* **EXERCISE OBJECTIVE**:
Find "[0:04.00-0:05.00]" in the material, then return exactly the line containing it and all lines after it to the end, leaving out pictures.

* **INPUT RECORDS**:
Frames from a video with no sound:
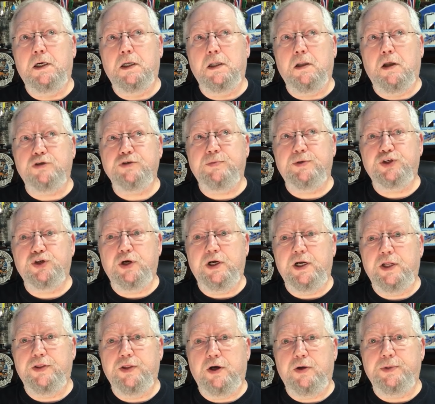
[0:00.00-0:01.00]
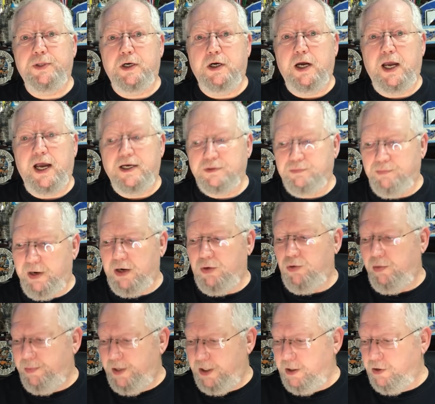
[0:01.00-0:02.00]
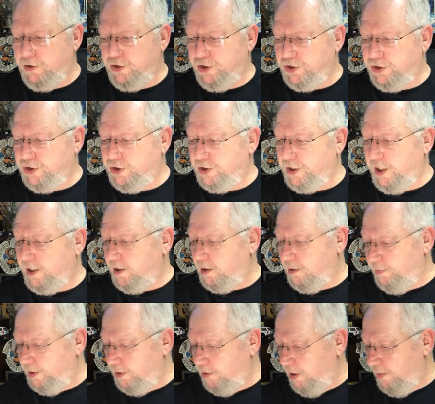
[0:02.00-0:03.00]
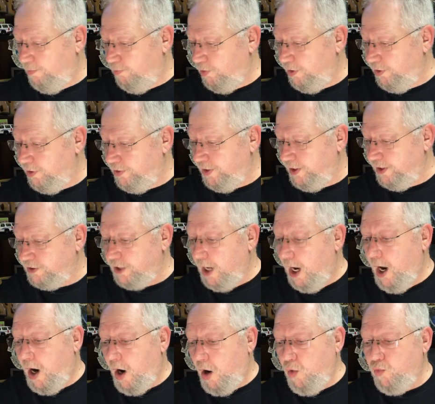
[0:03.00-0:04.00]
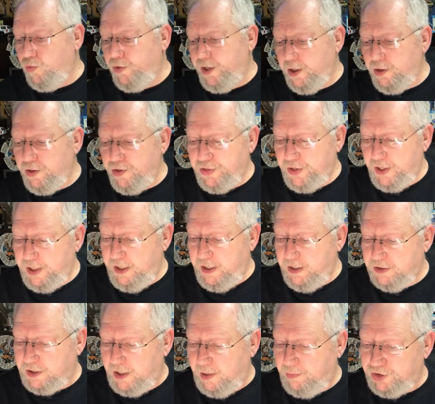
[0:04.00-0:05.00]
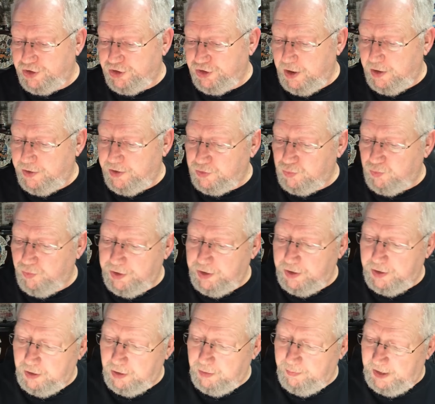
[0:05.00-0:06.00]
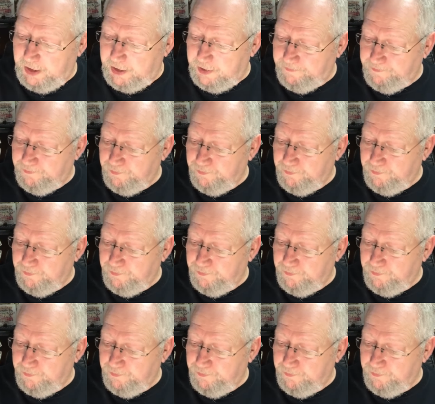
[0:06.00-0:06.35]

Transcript: Lost my train of thought there, guys. Bear with me here just a second. Let me grab one of the things. Oh, the other thing is, and I'm going to share this with you here in a minute.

* **WRITTEN RESPONSE**:
[0:04.00-0:05.00]
[0:05.00-0:06.00]
[0:06.00-0:06.35]

Transcript: Lost my train of thought there, guys. Bear with me here just a second. Let me grab one of the things. Oh, the other thing is, and I'm going to share this with you here in a minute.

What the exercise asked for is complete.